The ECG changes other than long QTc interval (LQTc) produced by antipsychotics and other psychotropic agents, are much less studied. They include changes in duration of QRS interval (which reflects the depolarization of the ventricles) [6] and PR interval (the period between the onset of atrial depolarization and the onset of ventricular depolarization) [7], heart rate [8,9] which is inversely associated with the RR interval, morphological changes of P and T waves [2,10], axis deviation, pathological Q wave [2,11] and ST-segment abnormality [2]. Among patients with schizophrenia who were switched from olanzapine to risperidone, a significant decrease in PR interval, but no change in RR interval were observed [7]. In another study, schizophrenia patients developed a decrease in low to high frequency power, an index of heart rate variability, after six weeks of risperidone treatment [8]. A comparison of P-wave duration and P-wave dispersion (measures of proneness to atrial fibrillation) between schizophrenia patients and healthy volunteers after parenteral zisperidone administration showed that the initial P-wave dispersion was significantly longer in patients than in healthy controls [9]. In 37 patients switched to sertindole, prominent T-wave morphology changes occurred, sometimes without concomitant prolongation of the QTcF interval [10]. Among 4486 Danish schizophrenia patients, ECG characteristics were investigated in association with psychotropic drugs, where patients with schizophrenia demonstrated higher median heart rate and pathological Q waves than controls. Among patients with schizophrenia only, redeemed prescriptions of antipsychotics (most notably, clozapine and with the exception of aripiprazole), antipsychotic polypharmacy and benzodiazepines were associated with abnormal ECGs. On the other hand, redeemed prescriptions of antidepressants, with the exception of selective serotonin reuptake inhibitors (SSRIs), selective norepinephrine reuptake inhibitors (SNRIs) and lithium, were not associated with differential risk of abnormal ECGs [11]. In the chart audit of 169 patients with schizophrenia and schizoaffective disorder in a long-stay inpatient unit, more than half (52.1%) had at least one ECG abnormality other than long QTc interval, and one-fifth (20.7%) had two or more ECG abnormalities [2].

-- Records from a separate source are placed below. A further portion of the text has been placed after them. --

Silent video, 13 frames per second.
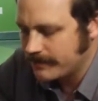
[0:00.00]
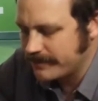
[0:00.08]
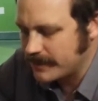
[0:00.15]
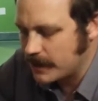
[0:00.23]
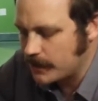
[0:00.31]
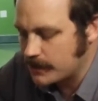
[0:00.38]

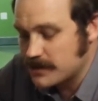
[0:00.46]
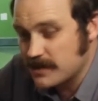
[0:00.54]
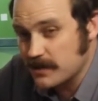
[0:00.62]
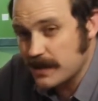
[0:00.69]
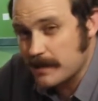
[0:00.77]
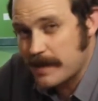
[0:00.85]
There's
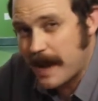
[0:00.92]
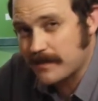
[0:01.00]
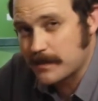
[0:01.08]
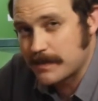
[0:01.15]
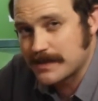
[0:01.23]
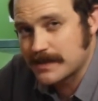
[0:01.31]
still going to have
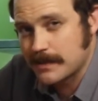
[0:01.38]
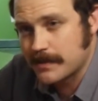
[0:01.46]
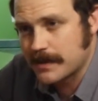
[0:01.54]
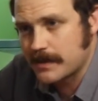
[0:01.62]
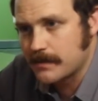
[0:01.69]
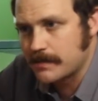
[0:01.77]
to be
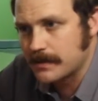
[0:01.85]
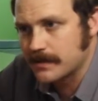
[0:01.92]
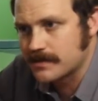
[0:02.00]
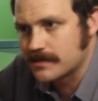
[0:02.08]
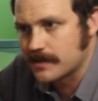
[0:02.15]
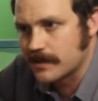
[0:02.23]
somebody who
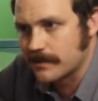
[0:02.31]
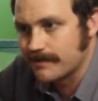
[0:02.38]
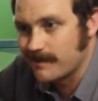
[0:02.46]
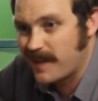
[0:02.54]
builds the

TpTe interval and TpTe/QT ratio are being used increasingly in the assessment of arrhythmogenicity. TpTe is the time interval measured from the peak of the T wave to the end of the T wave, which coincides with the repolarization time of epicardium cells until the completion of myocardial M cell repolarization. Prolonged TpTe interval is associated with increased transmual dispersion of repolarization (TDR), which, in turn, is associated with the occurrence of ventricular tachycardia (VT) [12]. We found two studies that investigated the effect of antipsychotics on the TpTe interval and TpTe/QT ratio. In children with attention deficit disorder, the TpTe and TpTe/QT ratio were significantly higher in the risperidone group compared to that of the untreated group [13]. In a randomized double-blind study in schizophrenia patients, treatment with sertindole was associated with an increase in TpTe, along with other ECG changes, while quetiapine caused no increase in TpTe compared to baseline. Although quetiapine (400–600 mg) did not show worsening of repolarization measures, some individual patients did experience significant worsening of repolarization [14]. Studies related to TpTe interval and TpTe ratio changes produced by antidepressants are confined to one study of amitriptyline poisoning in pigs, which found no changes in these parameters [15].

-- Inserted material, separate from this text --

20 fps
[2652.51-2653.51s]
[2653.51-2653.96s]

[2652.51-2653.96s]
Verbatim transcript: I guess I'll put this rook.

A very few studies investigated the effect of antipsychotics’ combinations on the ECG, most commonly on the QTc interval [1,16,17], including a recent publication by our group [18]. A recent study reported ECG abnormalities in relation to psychotropic polypharmacy in schizophrenia and schizoaffective disorders [2].
In order to address the knowledge gap in this area, this study aimed to investigate ECG changes other than LQTc (duration of RR, PR and TpTe intervals and TpTe/QT ratio) in Jordanian patients treated with antipsychotics and their combinations.
2. Materials and Methods
This is a part of the cross-sectional study that investigated the prevalence of LQTc among Jordanian patients treated with psychotropic drugs. The study was conducted in the outpatient psychiatric clinics at Jordan University Hospital (JUH) from March 2018 till March 2019. The study received ethical approval from the Institutional Review Board (IRB) of the JUH. The part of the study that reported QTc interval changes was recently published and contains further methodology details [18]. A surface ECG was recorded in a supine position after a 5-min rest using a 12-lead Mortara ELI 230 portable ECG recorder (25 mm/s paper speed, 10 mm/mV amplitude). The ECG records were analyzed by a fellow in cardiology who was blind to the patients’ condition, study hypothesis, and treatment status and was not involved in the patients’ care.
ECG parameters measured:
- RR interval
- PR interval
- TpTe interval [the interval between the peak and the end of the T wave (Tpeak to Tend)] [19]
- TpTe interval divided by QT interval
- Morphological changes of T wave
- Fragmented QRS
All measurements were conducted in the standard lead II.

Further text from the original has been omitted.